Tweet |
Ayağımızın altında bulunan bölgede, kemiklerimizi destekleyen bir bant bulunmaktadır.
Bu bant; yürümemize yardımcı olup, ayak kavisinin oluşumunu sağlamaktadır.
Topuk dikeninde; bandın sürekli gerilimi sonucu,
topuk bölgesinde ağrı ve kemik uzantısı (diken) oluşur.
Topukta kalsiyum birikmesi ile röntgende diken görüntüsü oluşmaktadır.
Batan, rahatsız eden yapı diken değildir, bandın gerilimi ağrıya yol açmaktadır.
Topuk dikeninin, yaz ayları ve sonbahar döneminde sıklıkla karşımıza çıktığını kaydeden
Therapy Sport Center Fizik Tedavi Merkezi'nden Uzman Fizyoterapist Leyla Altıntaş,
şunları söyledi:
“Topuk dikeninin, en büyük sebeplerinden birisi;
yaz döneminde giymiş olduğumuz düztaban terlikler,
babetler ve sandaletlerdir.
Aşırı kilo da, topuğa uzun süre yük binmesine yol açarak;
ayaktaki yük dağılımını bozar.
Diğer bir faktör ise; uzun süre ayakta kalmaktır.”
Oluşumuna neden olan 7 risk faktörü nedir?
Belirtileri nelerdir?
Topuk dikeni olan kişinin,
ayağının üzerine basmak istemediğinin altını çizen
Uzman Fizyoterapist Leyla Altıntaş, şunları anlattı:
“Topuk dikeninin tipik özelliği;
kişi, sabah kalktığında ayağının üzerine basmak istemez,
çünkü; topukta bandın yapışma yerindeki ödem, ağrı ve hassasiyete yol açar.

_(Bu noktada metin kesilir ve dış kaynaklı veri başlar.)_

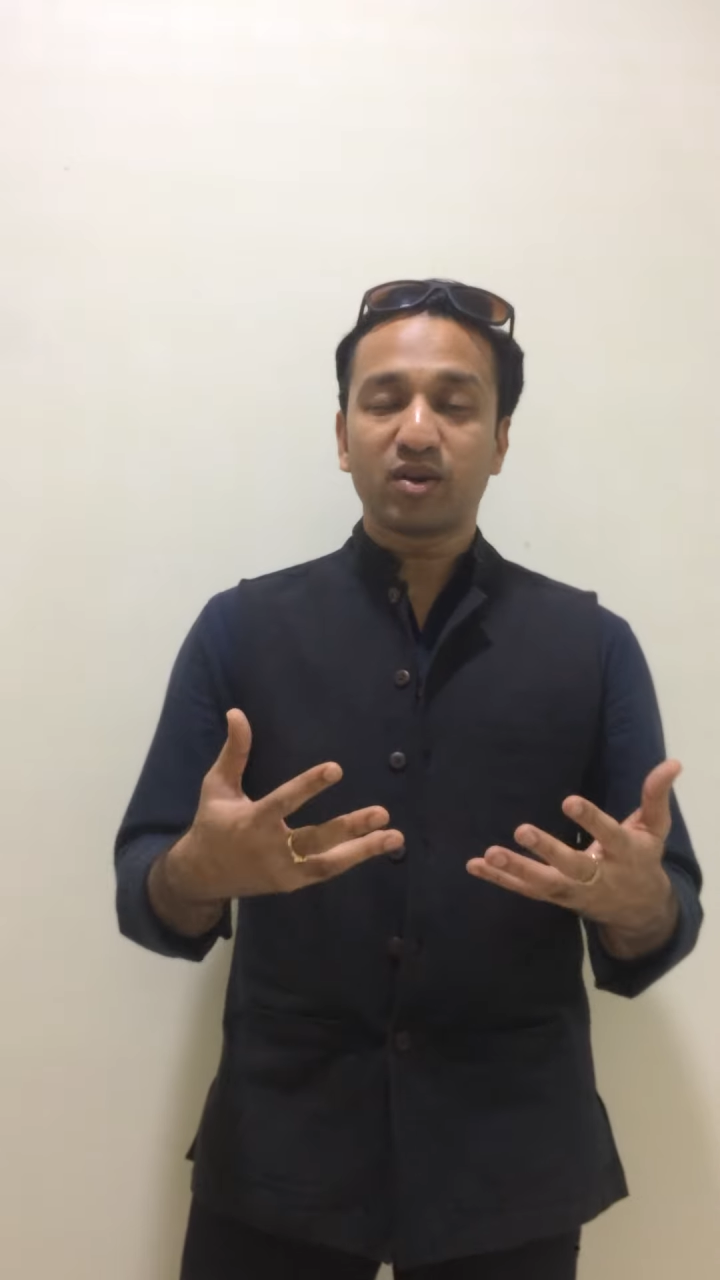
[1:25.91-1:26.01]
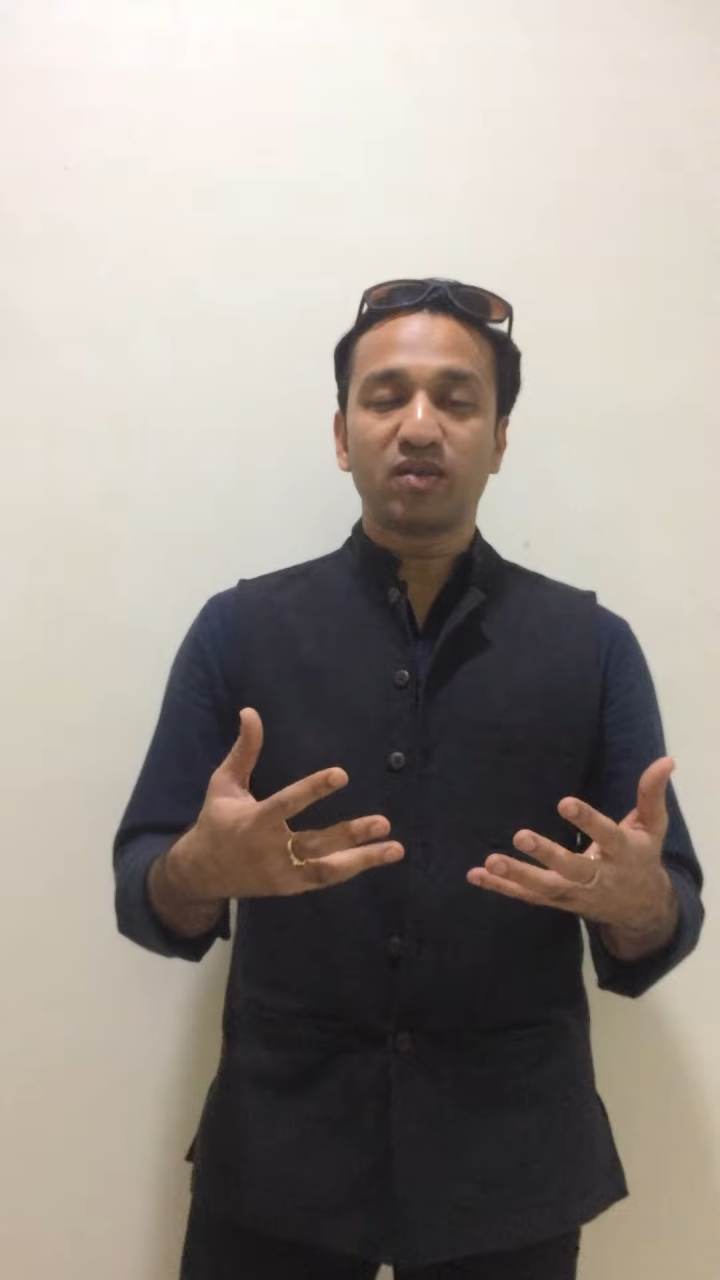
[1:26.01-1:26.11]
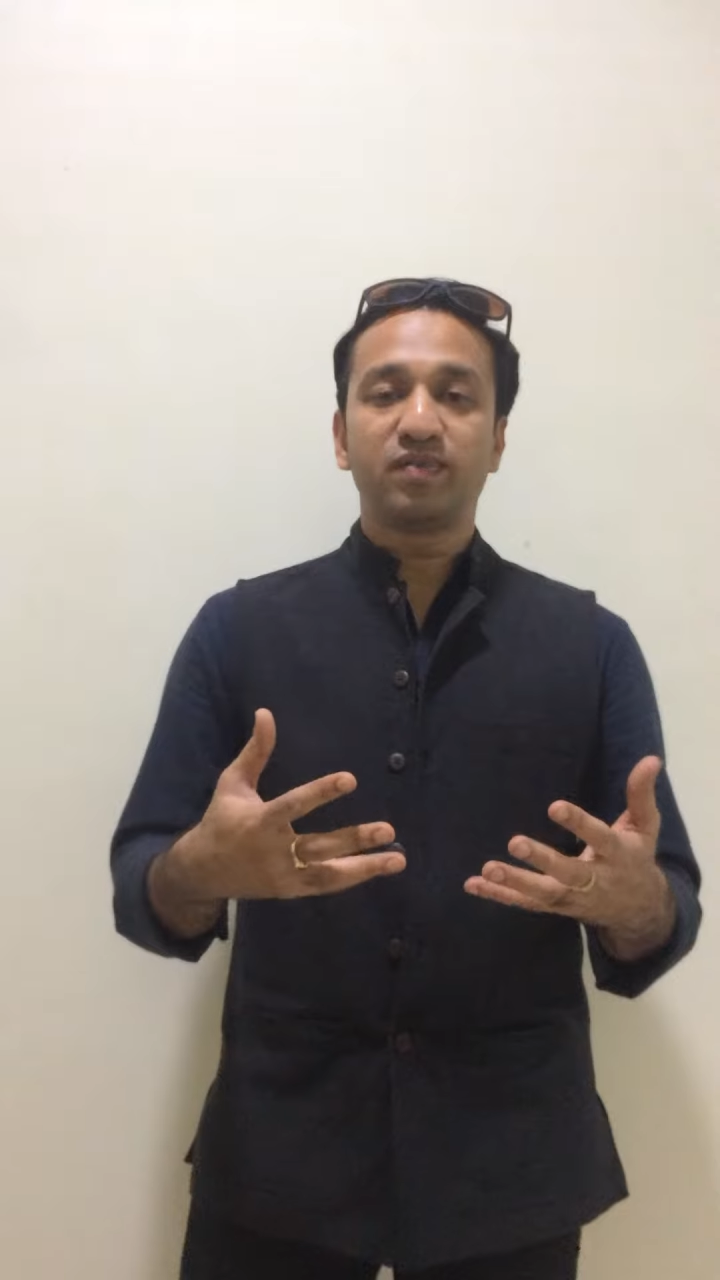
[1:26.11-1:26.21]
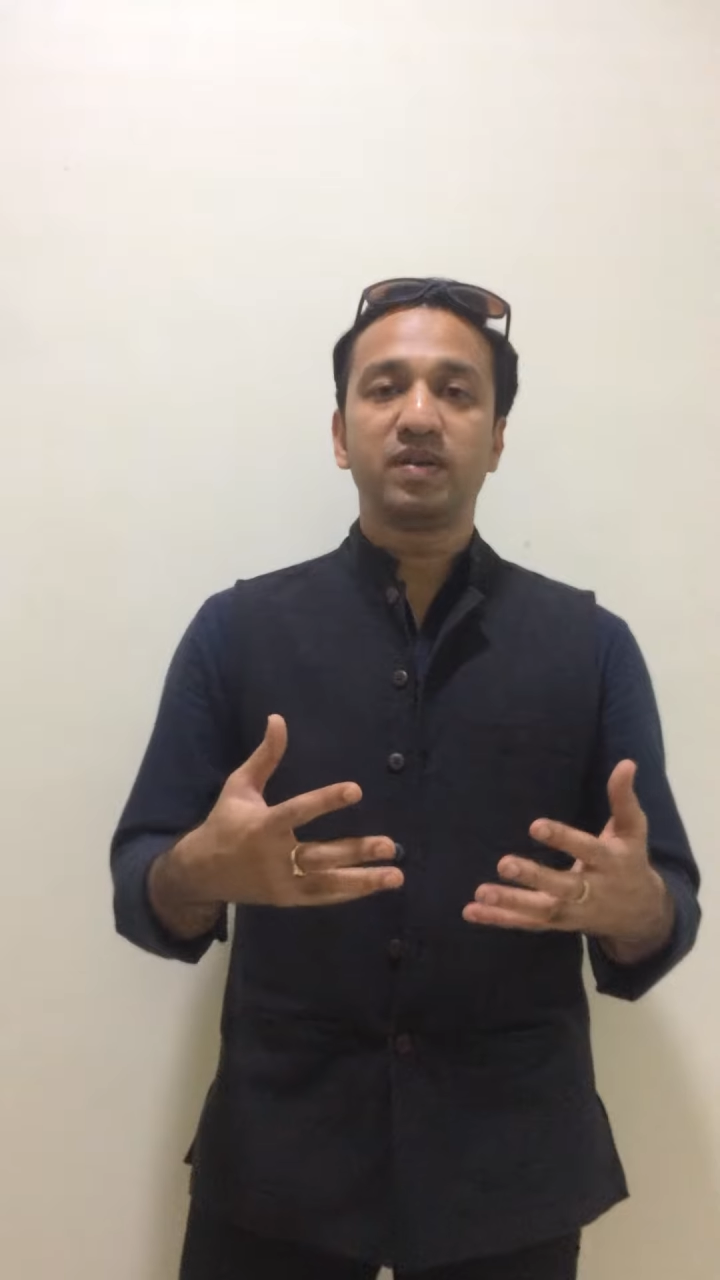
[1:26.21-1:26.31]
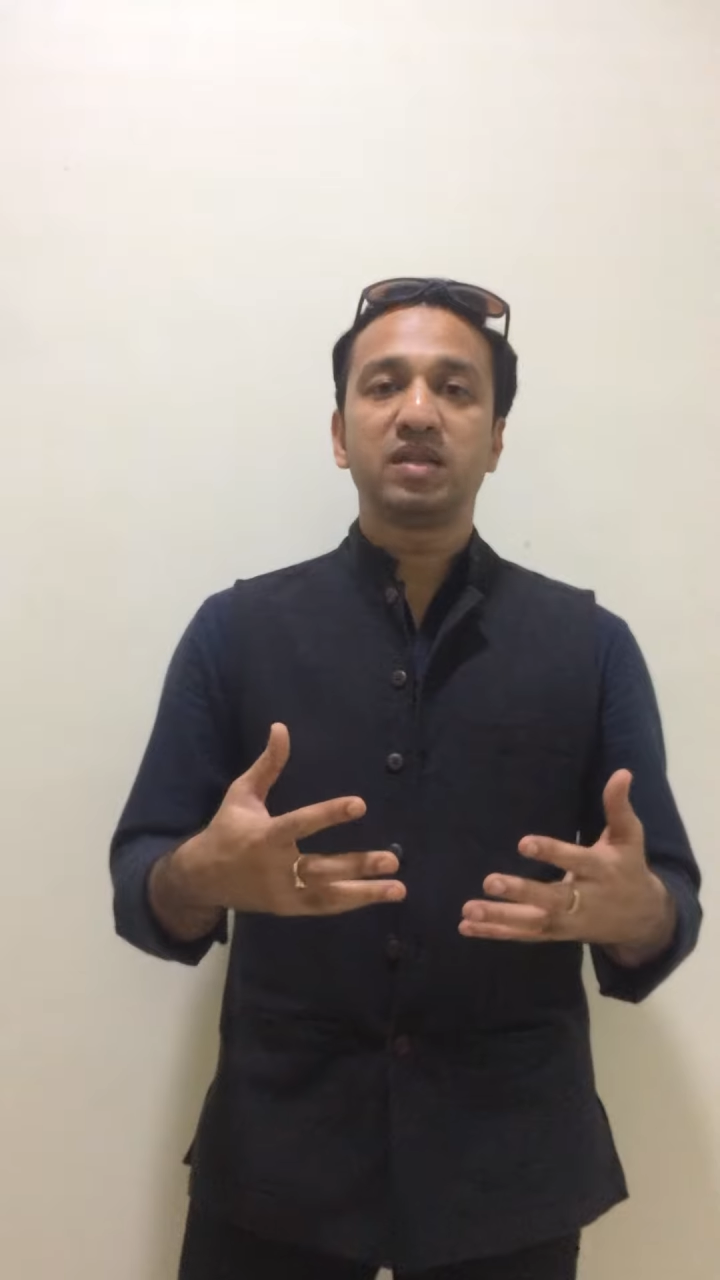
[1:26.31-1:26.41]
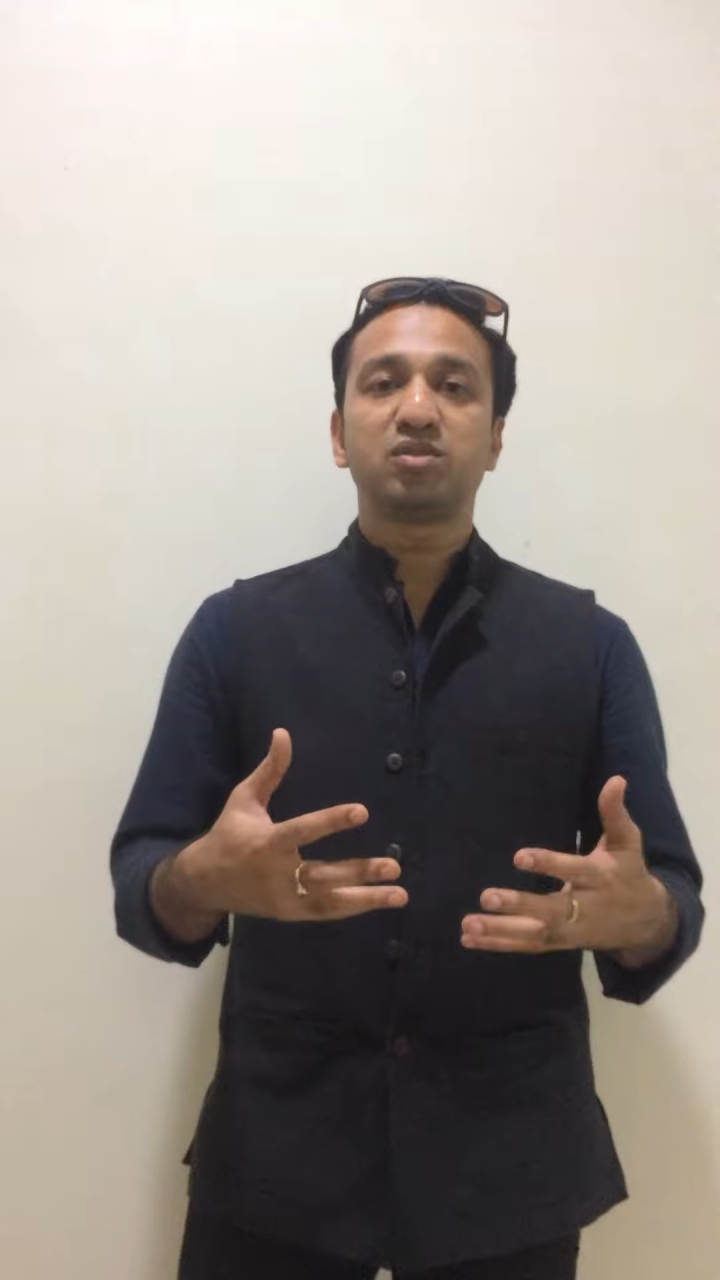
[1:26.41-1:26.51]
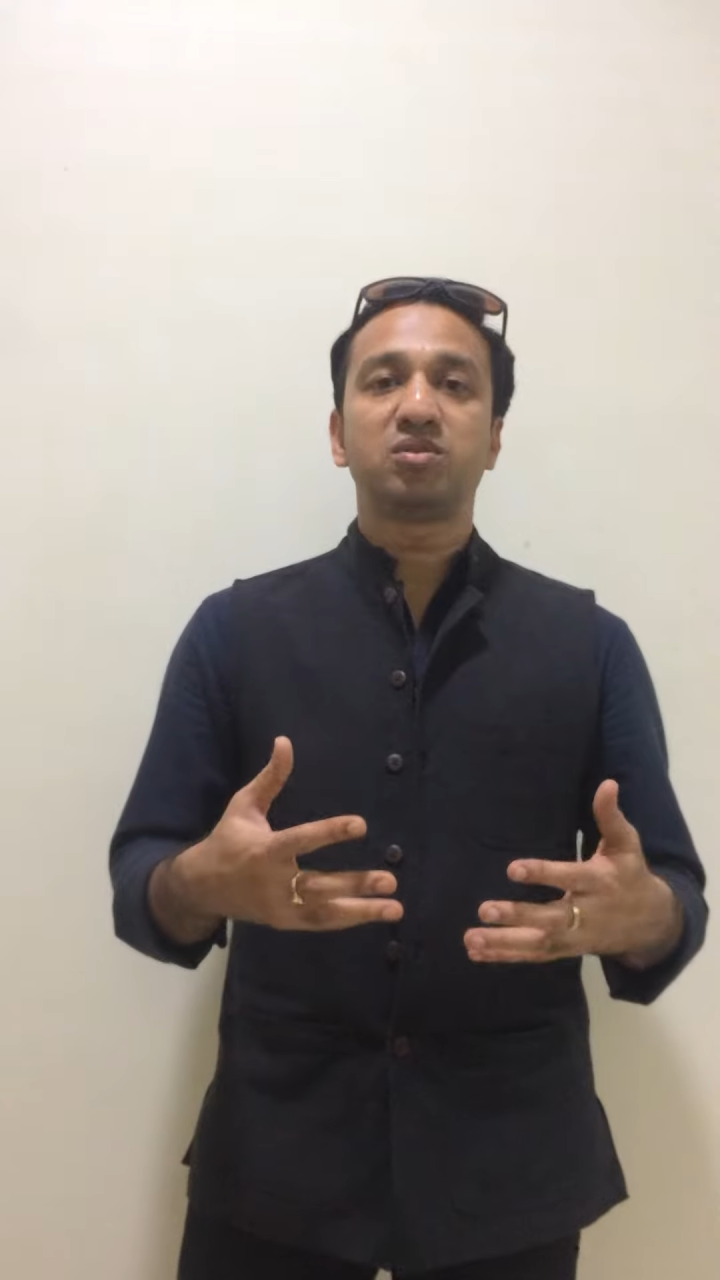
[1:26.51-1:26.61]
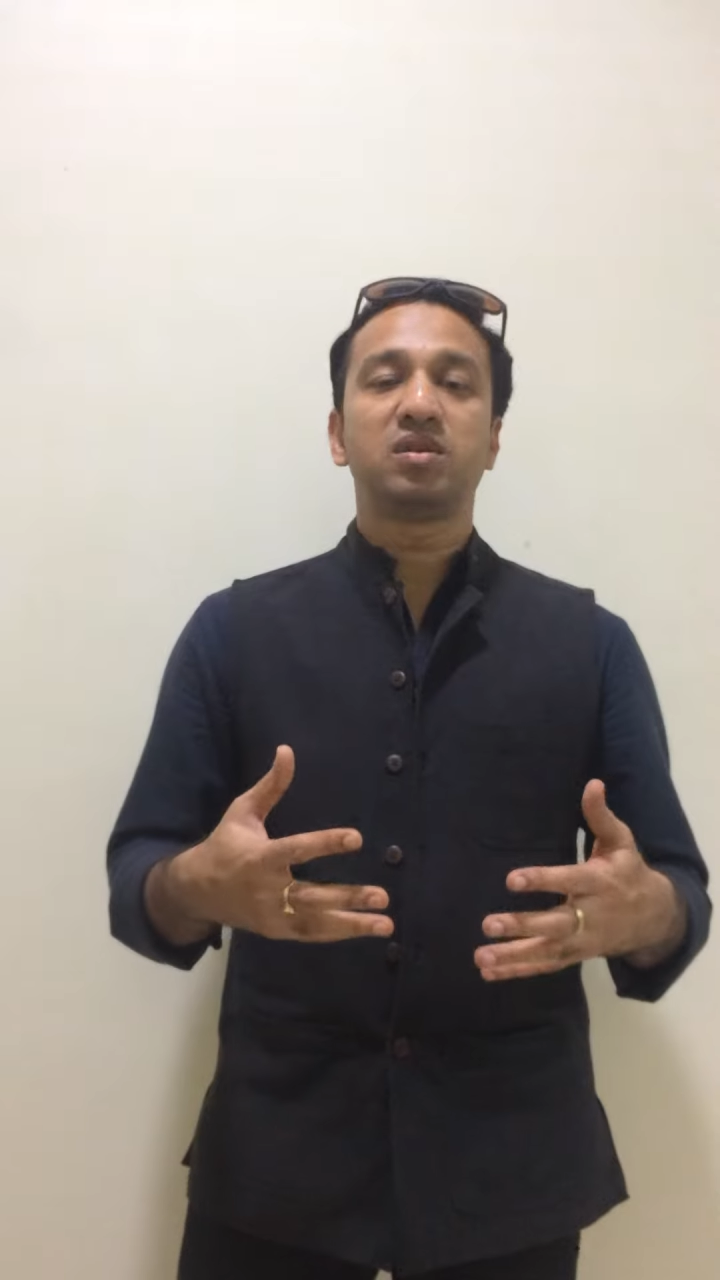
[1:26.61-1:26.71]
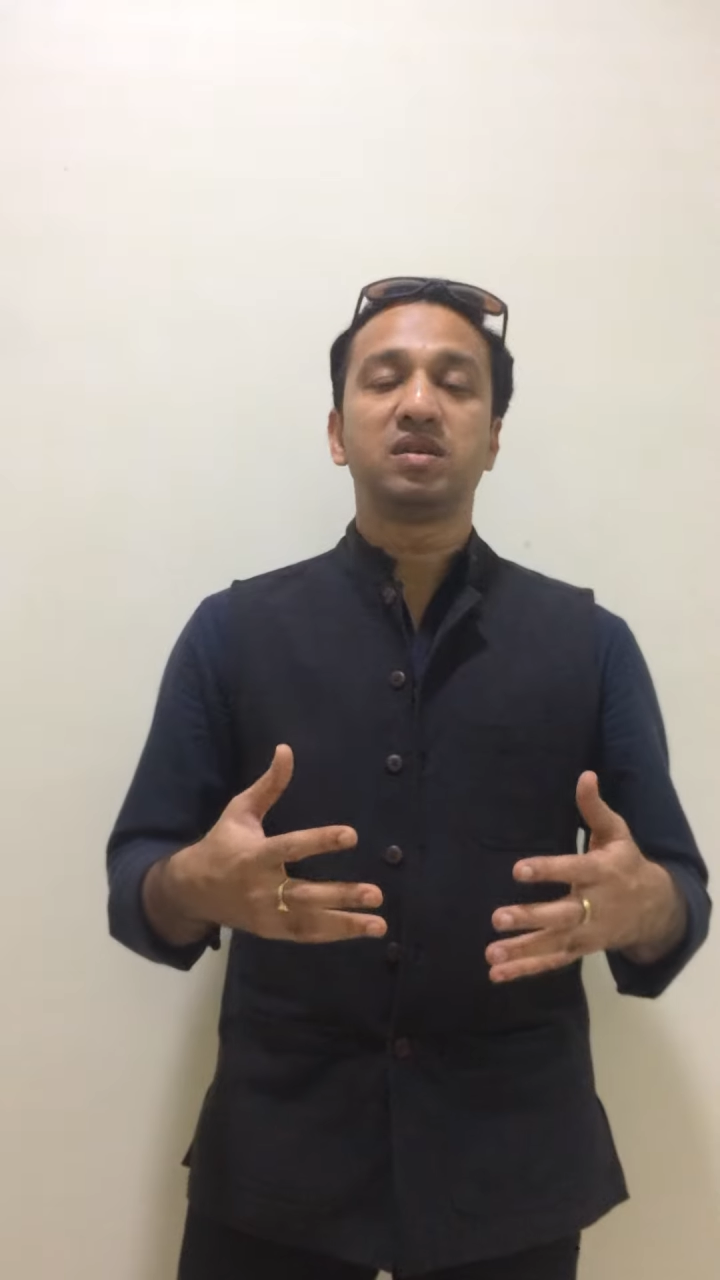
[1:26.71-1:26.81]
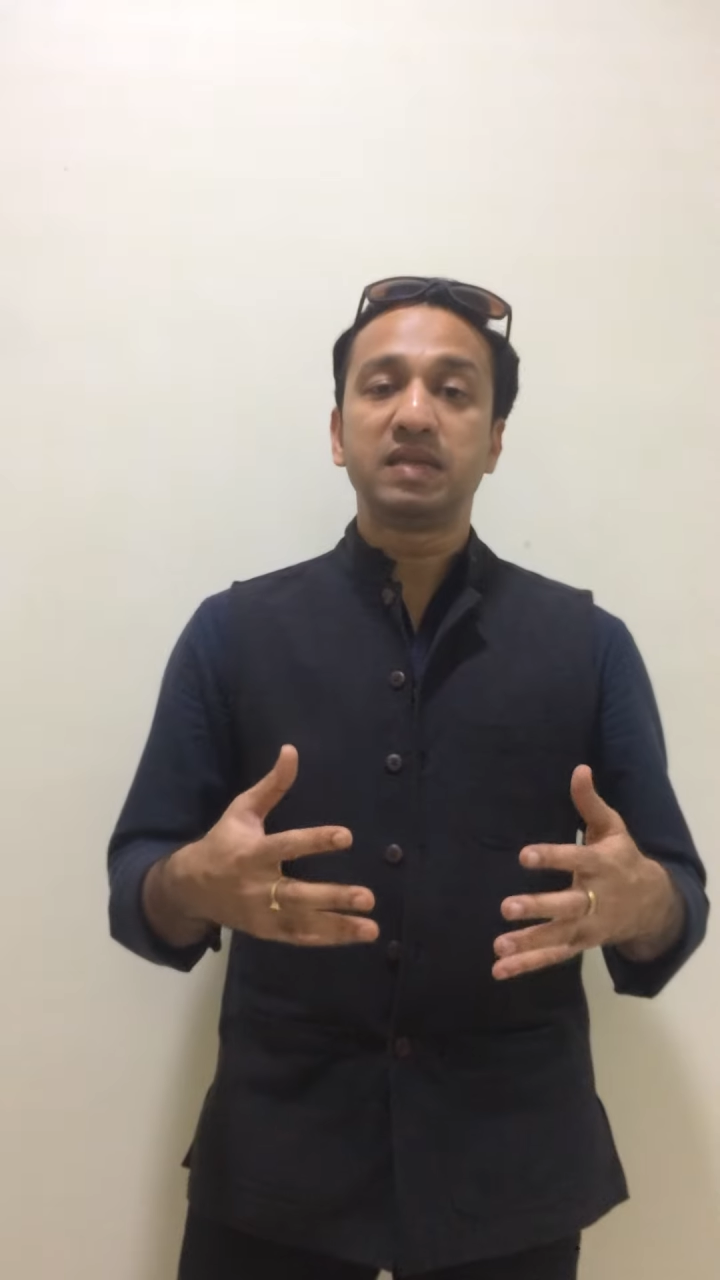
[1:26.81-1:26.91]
confidence,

3-5 adım attıktan sonra rahatlama hissi oluşur.
Uzun oturmalardan sonra ayağa kalkma ile ağrı artışı görülür.
Basmada zorluk,
gün içerisi fazla yürümede ağrı oluşması,
sert zeminde yürüyünce ağrı, zonklama tarzı şikayetler görülmektedir.”
Topuk dikeni oluşumuna neden olan risk faktörleri hakkında bilgiler veren
Uzman Fizyoterapist Leyla Altıntaş, şunları kaydetti:
1- Sert zeminde yapılan yürüme,
2- Yanlış ayakkabı seçimi,
3- Koşma, zıplama,
4- Aşırı kilo,
5- Cinsiyet (kadınlarda görülme olasılığı daha fazladır),
6- Uzun süre ayakta kalma,
7- Yaşlılık gibi durumlardır.
Tedavi yöntemleri nelerdir?
Topuk dikeni tedavisindeki amacın;
topukta ağrı ve basıncı azaltıp, bandın esnekliğini artırmak olduğunu ifade eden
Uzman Fizyoterapist Leyla Altıntaş, konuşmasına şöyle devam etti:
“Tedavide en basit ve temel olarak;
istirahatle ayağı dinlendirip baskıyı azaltarak,
ağrı ve ödeme yönelik 10-15 dakika buz uygulaması yapmaktır.
Uzun süreler ayakta kalma,
aktiviteleri azaltma ve kilo vermek;
düzeltilmesi gereken faktörler arasındadır.
Ayakkabı; ayak kavisini koruyan ve
tabanı düz olmayan, ayak anatomisine uygun şekilde olmalıdır.
Yürüme analizi ile ayakta yük dağılımı incelenerek,
ayak formuna uygun tabanlık seçimi yapılabilir.
Tedavi sırasında;
ameliyat, PRP, steroid enjeksiyonu, Hilterapi, ESWT kullanılmaktadır.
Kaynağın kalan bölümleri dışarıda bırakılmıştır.